Le Christ avait trouvé son lait...
Le Christ avait trouvé son lait, comme un chat
Des murs et des fenêtres. - Tu ne veux pas me dire
Ton nom ? demandait la septième femme sur le perron
De sa demeure ancestrale. Il ne répondit pas, lapa, lapa,
Comme le chat qu’il devenait le matin quand le sein
Rentrait dans la chemise du rêve. Elle descendit une marche
Et le regarda laper dans l’écuelle dont elle tenait encore
L’anse. Brandissant le pain chaud aux lardons et à l’aïl,
Elle continuait de descendre vers lui et le téléphone
Sonnait, sonnait. Il se hâta, pompant, picolant, le lait
Dégoulinait sur son menton, il s’abreuvait de chair
Alors que sa religion le lui interdisait. Le walkman
Grésillait. Quel beau matin tranquille ! Des oiseaux
Invitent au vol. On se prend à rêver éveillé. Cette joie
Le comblait. La Femme ne s’impatientait pas et
Le téléphone sonnait, carillonait, dérangeait l’esprit
Qui s’en inquiétait, et les oiseaux décrivaient la géométrie
Du possible. On ne sait jamais avec l’air. Le téléphone
S’impatienta clairement et brailla. Clara ! C’est pour
Toi ! - Toi... elle existait donc pour elle-même.
Le téléphone se lança dans une explication obscure.
Clara sait le chant des femmes. Il acheva la dernière
Goutte et mordit le pain. L’écuelle clignota et vira
Dans l’air des oiseaux qu’elle ne connaissait pas
De première main, alors que tu savais jusqu’où
Il était possible d’aller.

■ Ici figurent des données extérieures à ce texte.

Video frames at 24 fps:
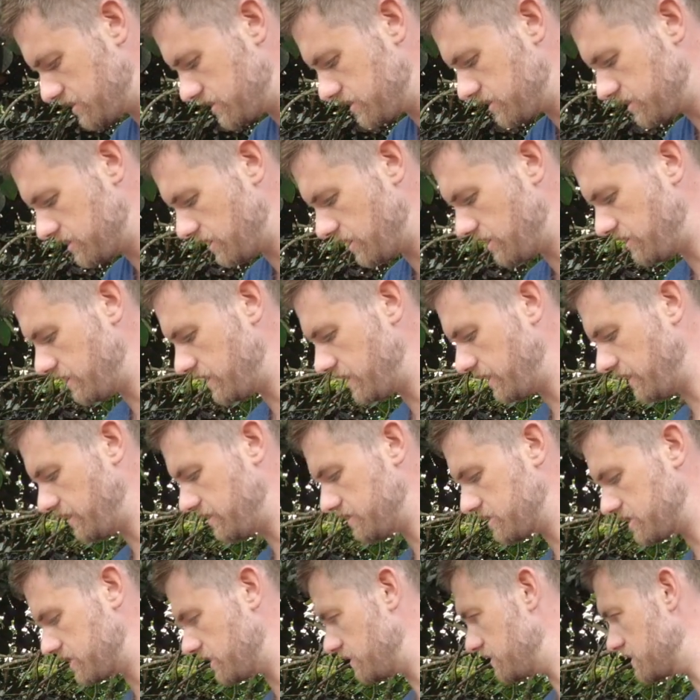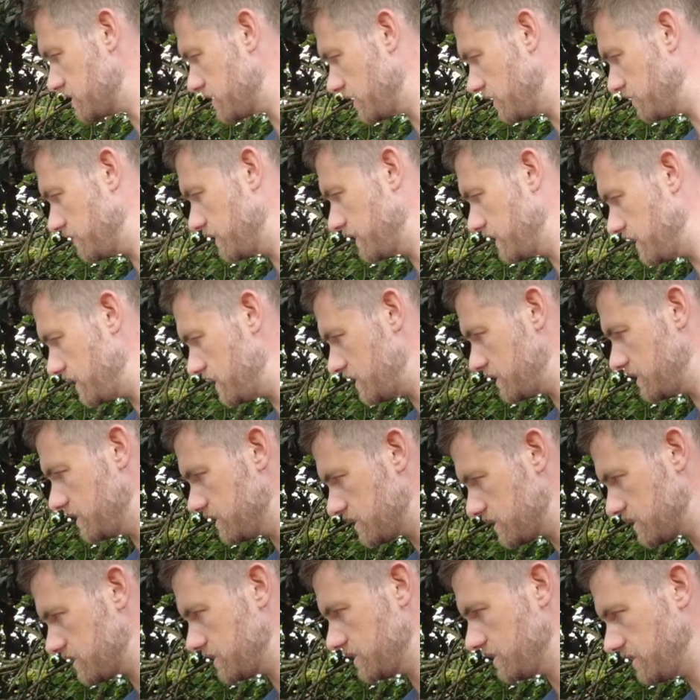Surrey. I know Surrey's gonna want to eat
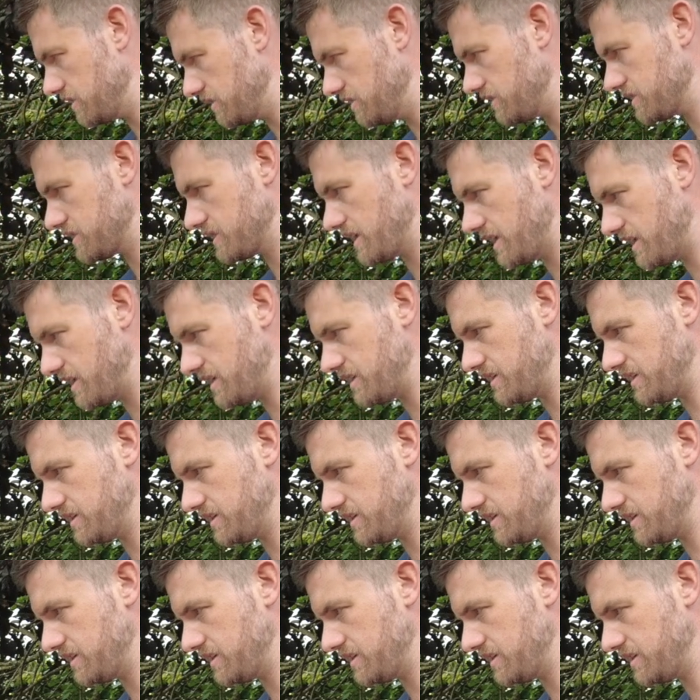this. You excited?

Tu t’inclinas cérémonieusement
Et elle te le rendit en souriant comme si elle voyait
Une pauvreté relative, de celles qui inspirent la relativité,
Une pauvreté qui sauve sans dénoncer, qui rédime,
Une pauvreté de riche comme dans les images
Des leçons de bonheur par la survie et jusqu’à l’éternité.
Elle répondit au téléphone avec la même voix.
Je le vois de ma fenêtre, disait doña Pilar. Si ce n’est pas
Le Christ, qui est-ce ? - Comment veux-tu que je le sache !
- Qui veux-tu que ce soit ? Qui d’autre si je me trompe ?
Pas un homme ne peut répondre à cette question, donc
C’est le Christ ! La Femme admettait une ressemblance
Avec les images. Le nez est celui d’un Juif. Première
Nouvelle ! Mais quelle langue parle-t-il ? À quel sein
S’abreuve-t-il, lui, l’Homme de tous les instants ?
Le téléphone se tut. Il se couchait. - Tu n’auras pas froid
Si tu t’habilles comme le veut le bon sens. Accepte
L’offrande d’une chemise et d’un pantalon. Pour les pieds,
Tu demanderas à une autre. Veux-tu en connaître d’autres ?
Méfie-toi des couteaux. Il n’y a pas d’hommes chez l’homme.